■ **The task**
Your job with the data below is to output exactly the lines from the one holding "[1:53:37.80]" down to the one holding "[1:53:39.60]", both included, and no others.

---

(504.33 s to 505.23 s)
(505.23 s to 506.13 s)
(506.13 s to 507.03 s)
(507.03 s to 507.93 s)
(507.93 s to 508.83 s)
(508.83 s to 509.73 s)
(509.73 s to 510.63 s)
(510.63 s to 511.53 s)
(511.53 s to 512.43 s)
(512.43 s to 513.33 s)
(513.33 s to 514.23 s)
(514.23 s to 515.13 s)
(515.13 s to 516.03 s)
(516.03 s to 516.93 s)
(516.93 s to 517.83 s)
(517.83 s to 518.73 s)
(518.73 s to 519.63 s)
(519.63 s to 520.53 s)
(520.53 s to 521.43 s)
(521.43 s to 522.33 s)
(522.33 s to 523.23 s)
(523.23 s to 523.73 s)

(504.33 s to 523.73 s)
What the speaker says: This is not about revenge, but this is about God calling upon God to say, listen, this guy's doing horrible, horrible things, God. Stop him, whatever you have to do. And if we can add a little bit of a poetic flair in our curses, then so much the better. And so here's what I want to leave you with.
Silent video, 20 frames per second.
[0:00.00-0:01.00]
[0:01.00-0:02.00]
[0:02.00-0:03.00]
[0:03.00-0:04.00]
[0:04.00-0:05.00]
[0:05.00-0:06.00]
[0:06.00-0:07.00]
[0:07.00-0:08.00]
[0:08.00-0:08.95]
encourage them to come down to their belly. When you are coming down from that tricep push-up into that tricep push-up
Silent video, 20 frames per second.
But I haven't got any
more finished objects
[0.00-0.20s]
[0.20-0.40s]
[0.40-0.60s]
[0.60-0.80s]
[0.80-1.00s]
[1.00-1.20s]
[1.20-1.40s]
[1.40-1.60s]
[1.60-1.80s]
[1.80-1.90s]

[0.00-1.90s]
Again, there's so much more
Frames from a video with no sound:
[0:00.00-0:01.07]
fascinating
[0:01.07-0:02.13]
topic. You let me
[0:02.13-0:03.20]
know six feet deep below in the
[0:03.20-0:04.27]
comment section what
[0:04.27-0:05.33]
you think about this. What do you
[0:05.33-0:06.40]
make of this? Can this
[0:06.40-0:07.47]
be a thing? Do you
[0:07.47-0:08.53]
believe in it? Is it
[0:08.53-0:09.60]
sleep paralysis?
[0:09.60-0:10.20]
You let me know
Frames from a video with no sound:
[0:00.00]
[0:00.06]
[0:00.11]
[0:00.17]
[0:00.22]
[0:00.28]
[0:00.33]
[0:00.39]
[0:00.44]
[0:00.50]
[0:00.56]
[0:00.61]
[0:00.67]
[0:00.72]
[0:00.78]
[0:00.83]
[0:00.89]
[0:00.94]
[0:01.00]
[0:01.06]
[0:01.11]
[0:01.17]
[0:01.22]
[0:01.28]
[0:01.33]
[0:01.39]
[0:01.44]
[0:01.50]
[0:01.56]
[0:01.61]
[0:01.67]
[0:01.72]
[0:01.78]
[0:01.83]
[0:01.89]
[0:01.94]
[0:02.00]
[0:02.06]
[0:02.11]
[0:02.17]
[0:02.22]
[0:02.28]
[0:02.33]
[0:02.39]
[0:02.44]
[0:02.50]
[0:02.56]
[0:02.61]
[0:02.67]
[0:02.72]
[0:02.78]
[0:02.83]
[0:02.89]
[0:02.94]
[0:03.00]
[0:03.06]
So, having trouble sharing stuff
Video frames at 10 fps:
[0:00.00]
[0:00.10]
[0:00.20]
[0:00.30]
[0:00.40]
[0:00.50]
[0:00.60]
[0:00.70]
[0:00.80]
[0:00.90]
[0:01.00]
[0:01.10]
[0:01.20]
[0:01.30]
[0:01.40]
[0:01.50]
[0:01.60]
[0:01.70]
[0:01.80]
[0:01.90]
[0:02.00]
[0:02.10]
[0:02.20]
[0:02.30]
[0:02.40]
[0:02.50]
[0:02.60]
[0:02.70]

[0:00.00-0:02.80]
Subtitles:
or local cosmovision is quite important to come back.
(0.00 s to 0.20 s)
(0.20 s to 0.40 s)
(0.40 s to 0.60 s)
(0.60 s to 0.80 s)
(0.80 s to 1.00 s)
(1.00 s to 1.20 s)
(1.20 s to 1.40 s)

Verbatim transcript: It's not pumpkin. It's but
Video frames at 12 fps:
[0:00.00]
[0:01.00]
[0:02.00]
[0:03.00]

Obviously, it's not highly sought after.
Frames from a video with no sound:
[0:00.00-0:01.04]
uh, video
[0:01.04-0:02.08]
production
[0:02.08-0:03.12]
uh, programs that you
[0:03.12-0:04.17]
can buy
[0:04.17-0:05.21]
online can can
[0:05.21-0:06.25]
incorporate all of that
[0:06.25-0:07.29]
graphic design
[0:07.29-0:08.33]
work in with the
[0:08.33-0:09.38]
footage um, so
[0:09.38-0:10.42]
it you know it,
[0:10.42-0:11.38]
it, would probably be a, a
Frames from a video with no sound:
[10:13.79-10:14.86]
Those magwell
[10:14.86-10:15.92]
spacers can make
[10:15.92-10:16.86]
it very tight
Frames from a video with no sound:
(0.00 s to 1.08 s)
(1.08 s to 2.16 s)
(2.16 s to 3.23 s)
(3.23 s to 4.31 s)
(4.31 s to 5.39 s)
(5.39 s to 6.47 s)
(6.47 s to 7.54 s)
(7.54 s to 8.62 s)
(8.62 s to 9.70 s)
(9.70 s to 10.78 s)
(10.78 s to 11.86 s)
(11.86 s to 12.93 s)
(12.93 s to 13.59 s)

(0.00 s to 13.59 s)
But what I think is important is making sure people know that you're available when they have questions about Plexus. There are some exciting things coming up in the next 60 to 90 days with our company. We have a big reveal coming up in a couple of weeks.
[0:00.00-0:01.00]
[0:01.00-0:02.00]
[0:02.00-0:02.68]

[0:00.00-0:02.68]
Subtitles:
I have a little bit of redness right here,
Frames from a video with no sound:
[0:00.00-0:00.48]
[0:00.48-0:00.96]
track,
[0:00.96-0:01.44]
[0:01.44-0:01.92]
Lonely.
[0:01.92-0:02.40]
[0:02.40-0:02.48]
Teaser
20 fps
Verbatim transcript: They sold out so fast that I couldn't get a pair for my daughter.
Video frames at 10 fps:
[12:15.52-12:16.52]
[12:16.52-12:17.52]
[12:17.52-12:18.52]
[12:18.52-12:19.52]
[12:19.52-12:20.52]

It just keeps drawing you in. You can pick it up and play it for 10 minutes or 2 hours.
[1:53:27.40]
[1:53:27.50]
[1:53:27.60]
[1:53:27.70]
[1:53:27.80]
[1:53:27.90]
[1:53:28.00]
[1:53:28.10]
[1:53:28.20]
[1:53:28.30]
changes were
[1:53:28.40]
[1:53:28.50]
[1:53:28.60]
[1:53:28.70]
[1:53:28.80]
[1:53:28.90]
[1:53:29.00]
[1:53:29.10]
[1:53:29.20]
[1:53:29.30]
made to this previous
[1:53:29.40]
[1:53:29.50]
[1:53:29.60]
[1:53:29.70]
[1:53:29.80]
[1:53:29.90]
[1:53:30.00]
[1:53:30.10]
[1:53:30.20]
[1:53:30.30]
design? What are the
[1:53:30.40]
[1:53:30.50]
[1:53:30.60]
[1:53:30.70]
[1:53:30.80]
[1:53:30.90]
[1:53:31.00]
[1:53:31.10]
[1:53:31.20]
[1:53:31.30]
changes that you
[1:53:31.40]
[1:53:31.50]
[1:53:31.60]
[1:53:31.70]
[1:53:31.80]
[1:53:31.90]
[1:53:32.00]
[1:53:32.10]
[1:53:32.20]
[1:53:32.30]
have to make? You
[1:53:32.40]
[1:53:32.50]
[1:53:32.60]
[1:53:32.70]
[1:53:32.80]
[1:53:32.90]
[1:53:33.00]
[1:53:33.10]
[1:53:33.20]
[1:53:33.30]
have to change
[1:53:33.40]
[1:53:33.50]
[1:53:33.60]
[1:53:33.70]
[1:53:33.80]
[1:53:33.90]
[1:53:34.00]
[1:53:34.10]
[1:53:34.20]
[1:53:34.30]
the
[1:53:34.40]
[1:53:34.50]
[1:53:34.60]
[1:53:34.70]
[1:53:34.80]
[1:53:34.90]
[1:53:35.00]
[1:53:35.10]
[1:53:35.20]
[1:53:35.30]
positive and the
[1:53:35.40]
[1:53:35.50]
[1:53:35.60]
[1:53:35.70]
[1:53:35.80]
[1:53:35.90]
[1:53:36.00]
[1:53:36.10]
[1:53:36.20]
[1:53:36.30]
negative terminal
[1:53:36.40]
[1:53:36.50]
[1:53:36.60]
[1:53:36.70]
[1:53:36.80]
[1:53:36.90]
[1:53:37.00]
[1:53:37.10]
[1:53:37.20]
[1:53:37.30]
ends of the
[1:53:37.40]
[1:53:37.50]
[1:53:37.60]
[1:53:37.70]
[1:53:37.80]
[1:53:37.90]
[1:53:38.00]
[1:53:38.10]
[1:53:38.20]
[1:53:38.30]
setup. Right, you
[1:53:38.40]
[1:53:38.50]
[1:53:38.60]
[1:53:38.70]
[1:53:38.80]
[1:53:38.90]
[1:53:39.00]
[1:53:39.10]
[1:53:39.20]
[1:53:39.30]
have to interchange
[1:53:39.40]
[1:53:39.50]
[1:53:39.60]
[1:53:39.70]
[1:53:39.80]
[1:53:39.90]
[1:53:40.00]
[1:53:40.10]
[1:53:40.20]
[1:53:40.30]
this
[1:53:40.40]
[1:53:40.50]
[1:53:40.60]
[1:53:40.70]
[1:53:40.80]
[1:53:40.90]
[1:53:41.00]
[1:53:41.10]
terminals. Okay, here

---

■ **Expected answer**
[1:53:37.80]
[1:53:37.90]
[1:53:38.00]
[1:53:38.10]
[1:53:38.20]
[1:53:38.30]
setup. Right, you
[1:53:38.40]
[1:53:38.50]
[1:53:38.60]
[1:53:38.70]
[1:53:38.80]
[1:53:38.90]
[1:53:39.00]
[1:53:39.10]
[1:53:39.20]
[1:53:39.30]
have to interchange
[1:53:39.40]
[1:53:39.50]
[1:53:39.60]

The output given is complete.